Yucaipa Integrated Hydrologic Model: simulating future climate scenarios in the Yucaipa Valley Watershed, San Bernardino and Riverside Counties, California

Managing water resources in semiarid watersheds is challenging because of limited water supply and uncertain impacts of future climate conditions on groundwater resources. This paper examines the impact of future climate changes on the urban Yucaipa Valley watershed in southern California using an integrated hydrological model referred to herein as the Yucaipa model. Coupled Groundwater and Surface-water FLOW (GSFLOW) modeling software was used to simulate the nonlinear relationships between climate trends and precipitation partitioning into evapotranspiration (ET), runoff, and subsurface storage. Four global climate models (also known as general circulation models or GCMs), each with two greenhouse-gas (GHG) scenarios: Representative Concentration Pathway 4.5 (RCP45) (low emissions) and RCP85 (high emissions) are used to project varying future climate conditions. GCMs include the Canadian Earth System Model (CanESM2), Centre National de Recherches Météorologiques Climate Model version 5 (CNRM-CM5), Hadley Centre Global Environment Model version 2 – Earth System (HadGEM2-ES), and Model for Interdisciplinary Research on Climate version 5 (MIROC5) models. RCP85 scenarios tend to be wetter and warmer than RCP45, and in some cases the increased precipitation offsets increased loss to ET. The Yucaipa model's simulated hydrological conditions using climate projections predict decreased groundwater in storage in most scenarios due to increased natural ET, vegetation consumptive use, and streamflow out of the watershed. Only scenarios with substantial increases in annual precipitation were able to maintain groundwater in storage approximately the same as at the end of the historical period. The study also highlights increased future aridity despite increased precipitation, and larger precipitation events, which increase the risk of urban floods and decrease stream leakage.

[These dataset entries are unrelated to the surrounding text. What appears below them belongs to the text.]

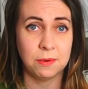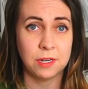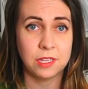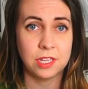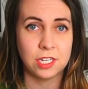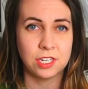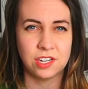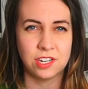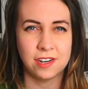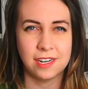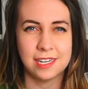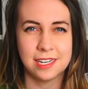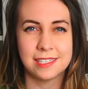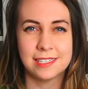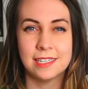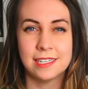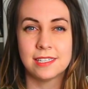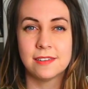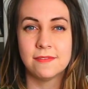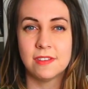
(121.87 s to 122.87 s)
the darkest
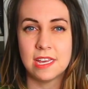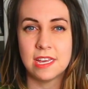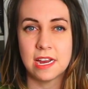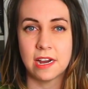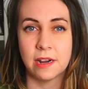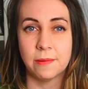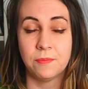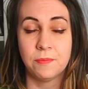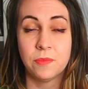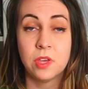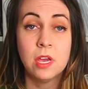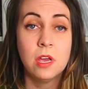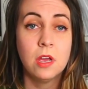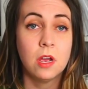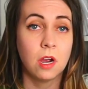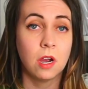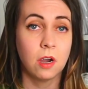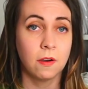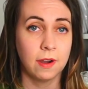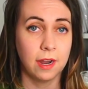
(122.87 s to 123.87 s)
nights of the year,
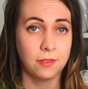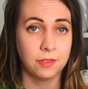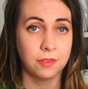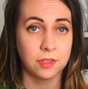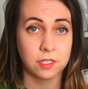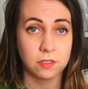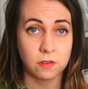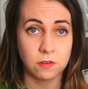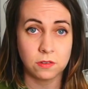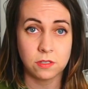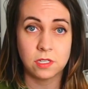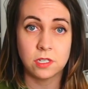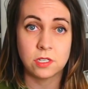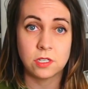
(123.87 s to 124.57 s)
around the solstice,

半干旱流域的水资源管理颇具挑战，这源于供水有限且未来气候条件对地下水资源的影响存在不确定性。本文以加利福尼亚州南部的尤卡帕谷城市流域为研究对象，采用本文所提及的集成水文模型——尤卡帕模型（Yucaipa model），分析未来气候变化对该流域的影响。研究使用耦合地下水与地表水流动模型（GSFLOW），模拟气候趋势与降水分配至蒸散发（Evapotranspiration, ET）、径流及地下储水之间的非线性关系。本次研究选用4种全球气候模型（亦称大气环流模型，GCMs），每种模型对应两种温室气体（GHG）排放情景：典型浓度路径4.5（RCP45，低排放情景）与RCP85（高排放情景），以此预估不同的未来气候条件。所选用的GCMs包括加拿大地球系统模型（CanESM2）、法国国家气象研究中心气候模型第5版（CNRM-CM5）、哈德利中心全球环境模型第2版——地球系统（HadGEM2-ES）以及气候跨学科研究模型第5版（MIROC5）。RCP85情景相较于RCP45情景往往更湿润、更温暖，在部分情景中，降水量的增加能够抵消因ET上升带来的水分损失。基于气候预估的尤卡帕模型模拟水文结果显示，在多数情景下，由于自然ET上升、植被耗水量增加以及流域径流出流增多，地下储水量将出现下降。仅当年降水量大幅增加的情景，能够使地下储水量维持在与历史时期末期大致相当的水平。本研究同时指出，尽管降水量有所增加，但未来干旱程度仍会加剧，且极端降水事件增多，这会提升城市洪涝风险并降低河道渗漏量。